After a long pause, Harry asks hesitantly, "Why do you feel fat?"
"Well, I don't really. I just took the expression from Mrs. C. N. Riddle and Nonni426's last story. You see, the author's wanted to fit it into this story some where seeing as they've still been saying it since August, 2006. Talk about no life"
Suddenly, a voice from above screams, "C'est mon nez!" a long pause and then another voice shouts, "Okkkk, Nonni426...Snape, stick to the script!"
"Ok, ok. Harry it's your line seeing as the author's are obviously PMSing." smirks Snape.
"Are not" mutters the authors from above.

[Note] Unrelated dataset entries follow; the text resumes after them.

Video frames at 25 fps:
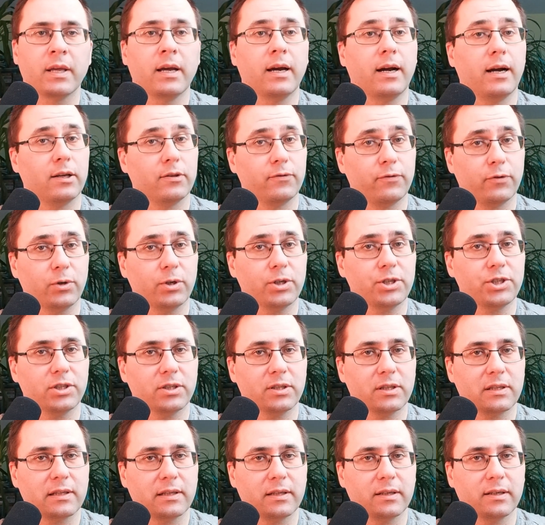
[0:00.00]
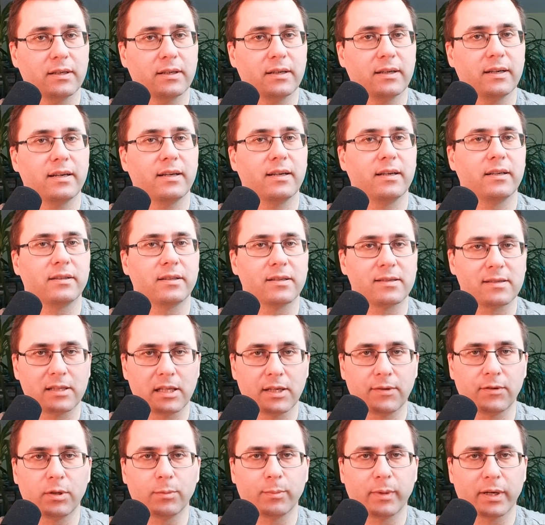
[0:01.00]
Unfortunately, it is
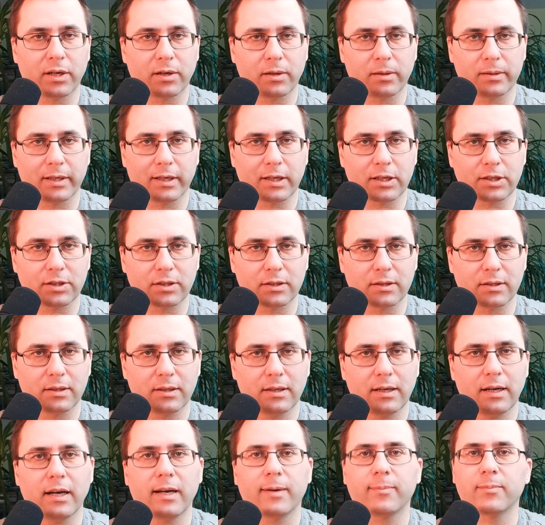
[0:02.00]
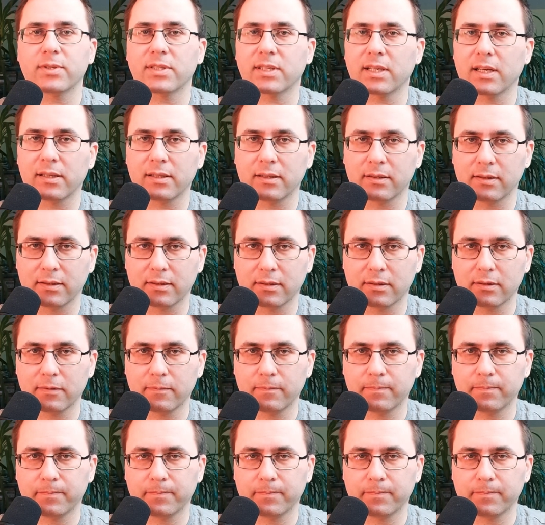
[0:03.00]
leaving my collection. I'm selling it.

"Alrighty then…where were we? Oh yeah, so what was so important that you come bursting into our weekly jump rope session?" says Harry.
"Well, it's not that important…just that Voldemort's went Wiccan."
"Huh?" asked everyone in unison.
"Wicca, the religion of the "Witches" has long been shrouded in secrecy. It is just a religion, centering around a reverence for nature as seen in the Goddess and the God. Its spiritual roots in antiquity, acceptance of magic, and mysterious nature have made it particularly appealing. Parentheses Cunningham comma Wicca semi-colon A Guide for the Solitary Practitioner end parentheses." piped up Hermione. Everyone stared until Ron spoke.
"Damn, she's never cited her work before."
"Well, that's because last week I was in a lawsuit for plagiarism, Ron! If you ever paid any attention to me, you'd know that!" screamed Hermione as she burst into tears and bolted upstairs with Ron chasing after her. "No, love-muffin! Don't let your PMS convince you I've done something wrong!"
"Alrightly then…" says Harry, "So…is that like really bad or something, I mean Voldemort going Wiccan and everything?"
"Nope, not really, just thought I'd let you know…you know an interesting little tid bit." Snape says as he skips out the room.
Many miles away, Voldemort's minions, his real minions, stand at the doorway watching the spectacle that is Voldemort rolling on the floor screaming "She's in me, she's in me!" while the fake minions copy him.
"Hey look, there's Lucius, and Bellatrix, and hey, there's me…wait, I'm not that fat!" says Dolohov.
"Hey, Bellatrix, why don't you get on the floor and roll around with Voldemort, you should be used to it!" jeers Greyback.
"That was once! And I was drunk!" screams Bella, as she pulls out her wand and curses Greyback into next year.
Flashestoayearlater Greyback appears out of no where, looks around, and says "Damn her!" and then stumbles into a nearby forest muttering, "Wait, just wait, I'll get her next…this year!"
Flashesbacktopresent "So what should we do to get him back to his senses?" asks Lucius.
"Let's kick him!" suggests Macnair. At the many nods of agreement, all the Death Eaters rush in and start kicking the shit out of the Dark Lord.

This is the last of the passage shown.